En Italie, la Ligue et le Mouvement 5 étoiles (M5S) doivent proposer, lundi 21 mai, le nom d’un président du conseil pour le pays, après avoir annoncé être tombés d’accord, dimanche, sur la composition du prochain gouvernement. Les deux partis ont respectivement remporté 17 % et 32 % des voix aux législatives de mars et, si l’accord a été si difficile à trouver, c’est parce que ces deux formations politiques sont très différentes – ce qui ne les empêche pas d’avoir plusieurs points communs.

Le M5S naît en 2009 de l’alliance d’un célèbre humoriste, Beppe Grillo, et d’un informaticien inconnu, Gianroberto Casaleggio, mort en 2016. Le parti découle d’un mouvement social anti-élites et anticorruption agrégé depuis 2005 autour du très populaire blog de l’humoriste. A l’inverse, la Ligue a été fondée en 1989 par Umberto Bossi en fusionnant la Ligue lombarde et dix mouvements régionalistes et autonomistes du nord de l’Italie.

Un parti d’extrême droite contre un OVNI politique

A l’origine, le M5S a pris ce nom pour énoncer cinq priorités : retour au public de la gestion de l’eau, zéro déchet, transports publics, énergies renouvelables et Wi-Fi gratuit. Le 5, écrit en chiffre romain (V), fait aussi référence au vaffanculo fondateur. Dans les faits, il est inclassable politiquement, véritable OVNI politique. Le V-Day (V pour vaffanculo, « va te faire foutre »), les 8 et 9 septembre 2007, joue un rôle fondamental pour le parti. Des rassemblements sont organisés dans toute l’Italie et plus de 300 000 signatures sont recueillies en faveur d’une initiative appelée « Parlamento pulito » (« Parlement propre »).
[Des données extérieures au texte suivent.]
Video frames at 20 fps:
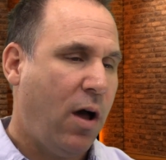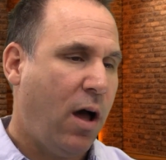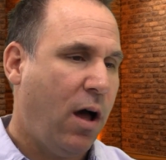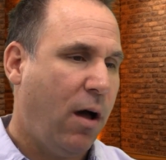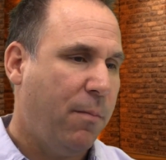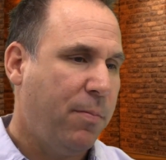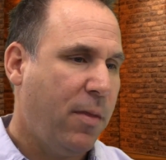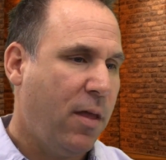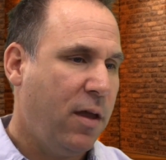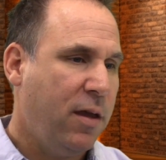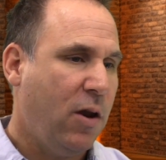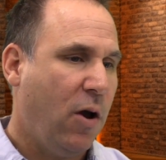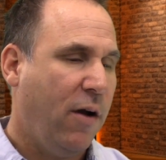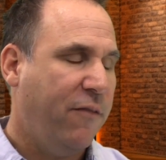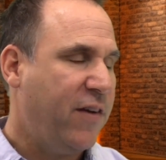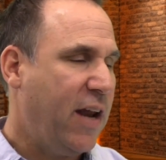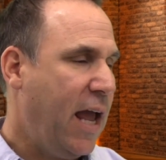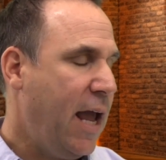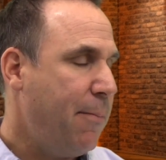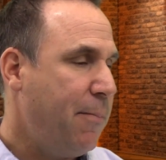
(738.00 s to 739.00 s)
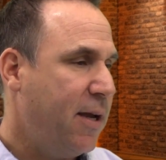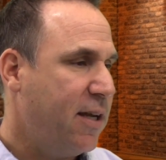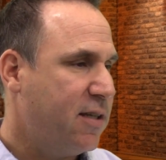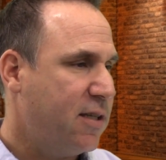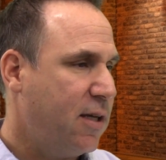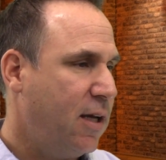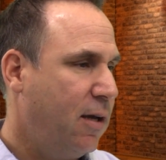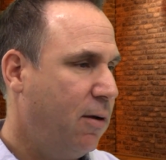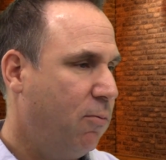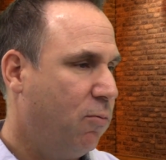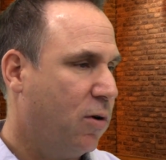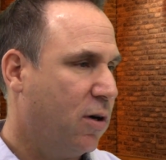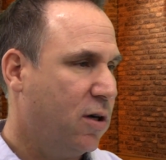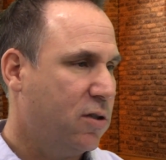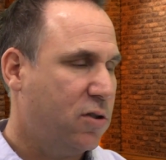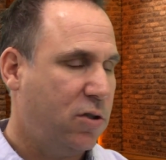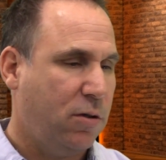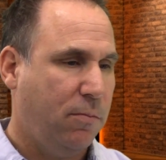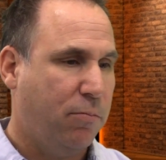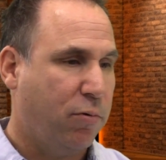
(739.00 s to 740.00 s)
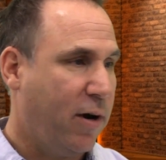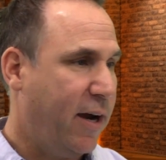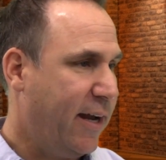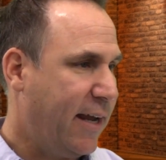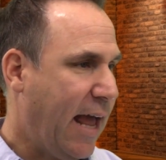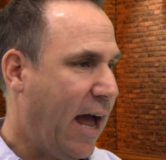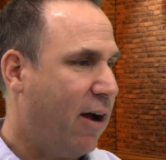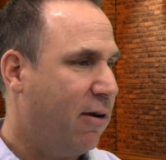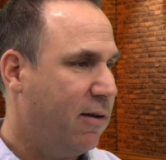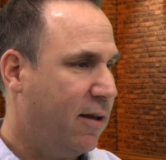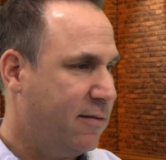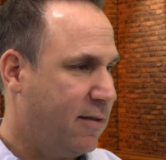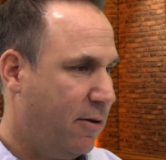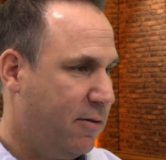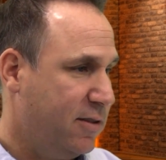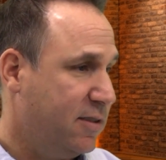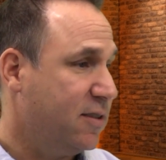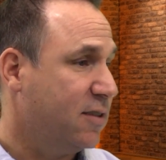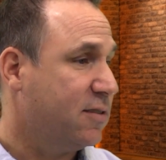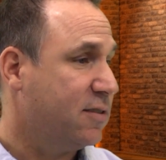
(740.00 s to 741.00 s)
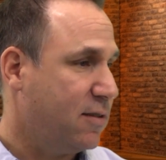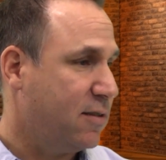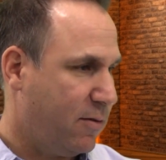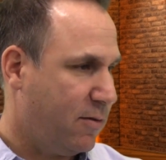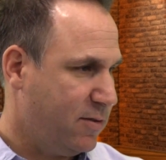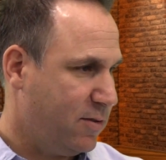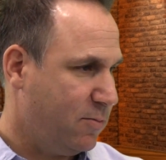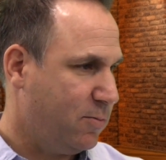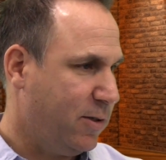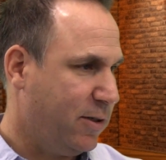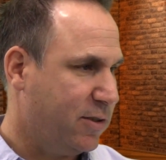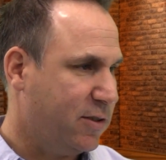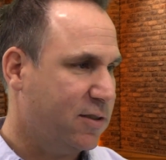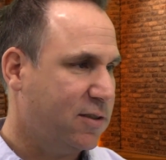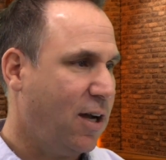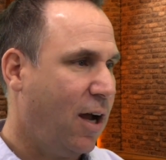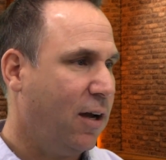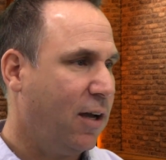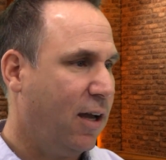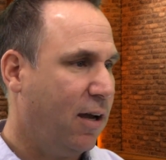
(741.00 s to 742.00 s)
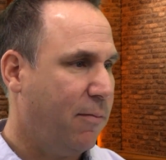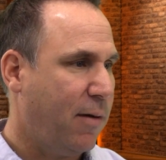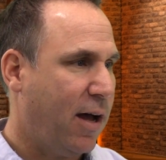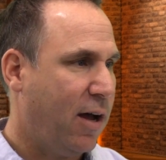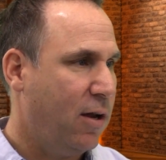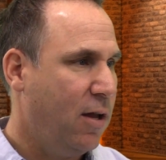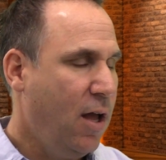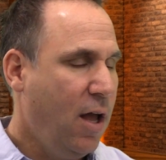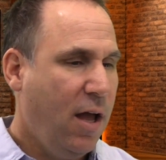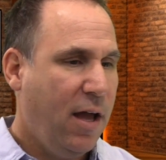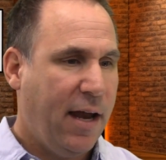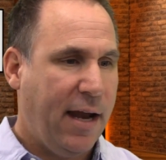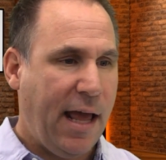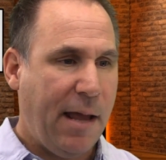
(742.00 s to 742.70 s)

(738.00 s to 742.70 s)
um, you know, if an APT APT were to break out, as I was just as we were just talking about, mm-hmm.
Objectif : interdire l’entrée au Parlement des personnes condamnées par la justice et limiter à deux mandats successifs les carrières parlementaires.

Rien à voir avec les revendications de la Ligue. A ses débuts, elle réclame l’indépendance de la Padanie. Cette région imaginaire correspond à la plaine du Pô. Elle regroupe le Piémont, la Lombardie, le Frioul-Vénétie-Julienne, le Val d’Aoste, la Vénétie et l’Emilie-Romagne. En pratique, les « Padans » n’ont ni langue commune, ni spécificité religieuse, ni unité politique passée. La Ligue du Nord transforme les préjugés préexistants, par exemple sur la supposée fainéantise des Italiens du Sud, en un clivage ethnique. Elle défend depuis longtemps – et en parallèle – le fédéralisme.
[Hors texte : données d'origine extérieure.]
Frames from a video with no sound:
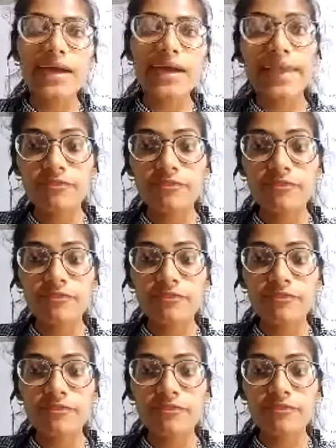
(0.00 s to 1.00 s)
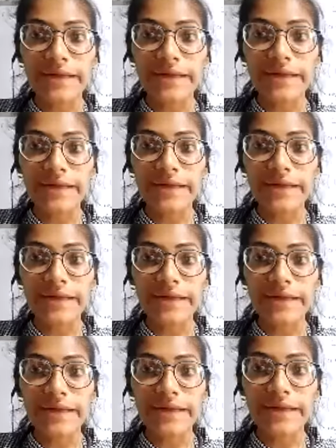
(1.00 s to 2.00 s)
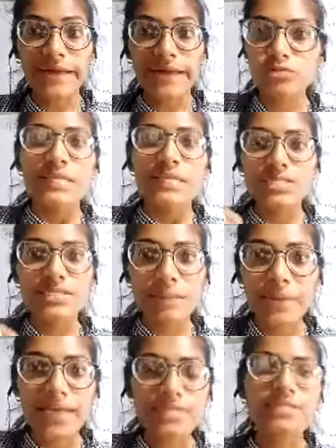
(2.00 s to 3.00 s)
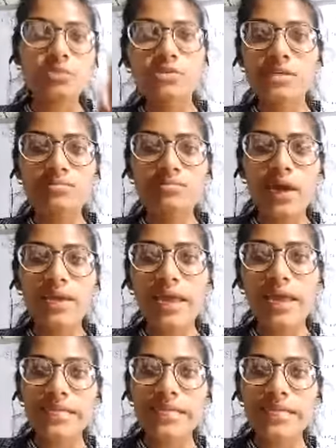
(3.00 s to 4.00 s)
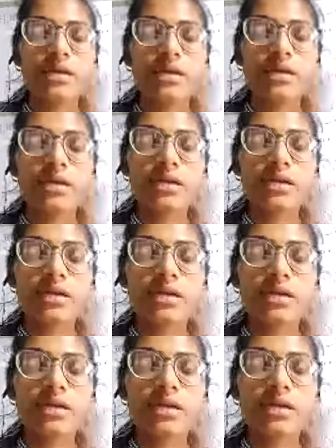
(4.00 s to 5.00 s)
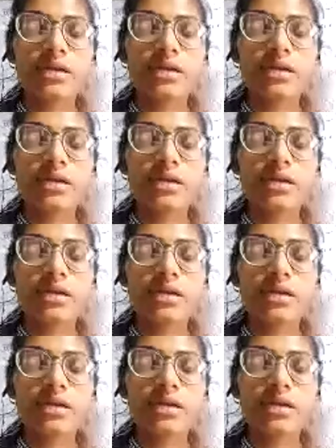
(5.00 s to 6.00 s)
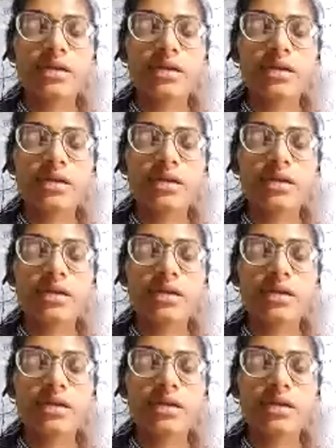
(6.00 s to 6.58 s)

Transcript: they just put some soil and they try to check out their acidity.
A l’automne 2017, un pas de plus est fait vers le fédéralisme, ligne portée par Matteo Salvini, patron du parti depuis 2013. La Ligue change de nom, passant de Ligue du Nord à la Ligue tout court. Objectif : devenir un parti national dans la perspective des législatives de 2018.
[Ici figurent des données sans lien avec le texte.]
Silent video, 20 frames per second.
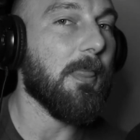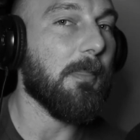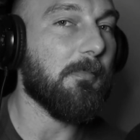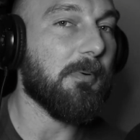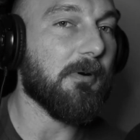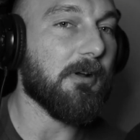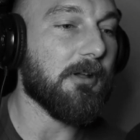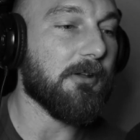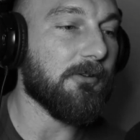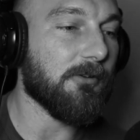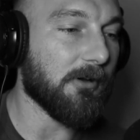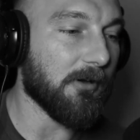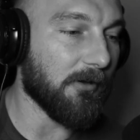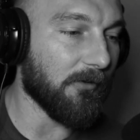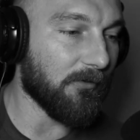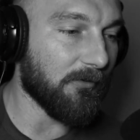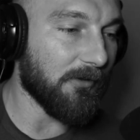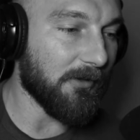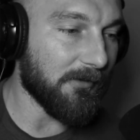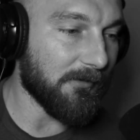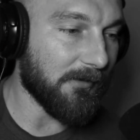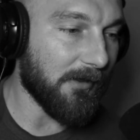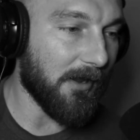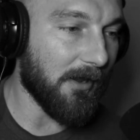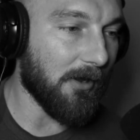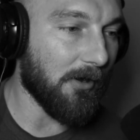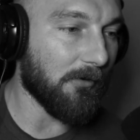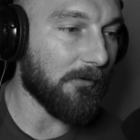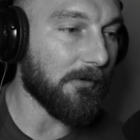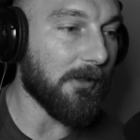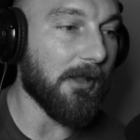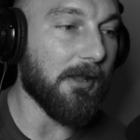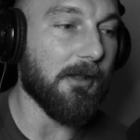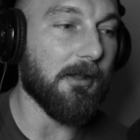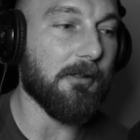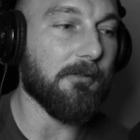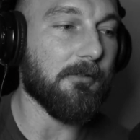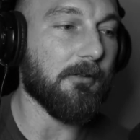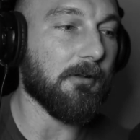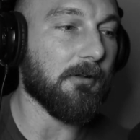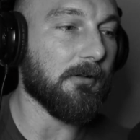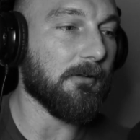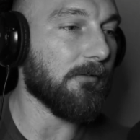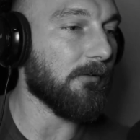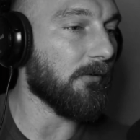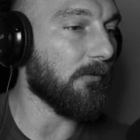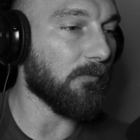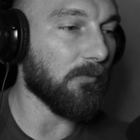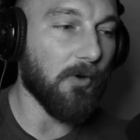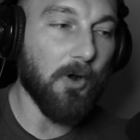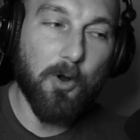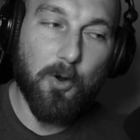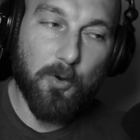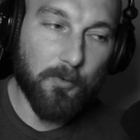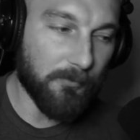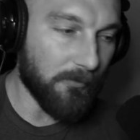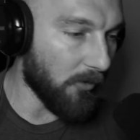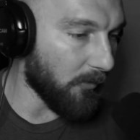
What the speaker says: but you're going to sit down and the row,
L’inspiration initiale du M5S se trouve ainsi plutôt à gauche, dans la lutte contre les politiques d’austérité appliquées dans le pays à la suite de la crise de la dette dans la zone euro. A l’inverse, les discours de la Ligue puisent dans les différences socio-économiques italiennes, cultivant les thématiques d’un pays à deux vitesses dans lequel le Sud serait un poids pour le Nord.

Divergences de programmes et populisme

Côté programme, le M5S entretient le flou. Sur la question migratoire, le fondateur du M5S s’est déclaré plusieurs fois contre le droit du sol ou pour le durcissement du droit d’asile – sans toujours être suivi par sa base. De son côté, la Ligue est résolument xénophobe et anti-immigration. Autre divergence : la Ligue ne voit dans le revenu citoyen (780 euros par mois) proposé par le M5S que de l’assistanat. Le M5S critique quant à lui la « flat tax » sur le revenu défendue par la Ligue.

Néanmoins, le M5S n’en est pas à sa première alliance avec l’extrême droite. En 2014, au Parlement européen, il s’est allié avec le parti d’extrême droite britannique UKIP. Surtout, les deux mouvements pourraient s’entendre sur les retraites, étant tous les deux d’accord pour abroger la réforme qui recule l’âge du départ.

Concernant la sécurité, le M5S comme la Ligue plaident pour une augmentation des effectifs des forces de l’ordre. Le M5S se disait favorable à la sortie de l’euro jusqu’aux législatives 2018 et la Ligue y reste favorable. Les deux formations ont pour principaux points communs d’être antisystèmes et populistes.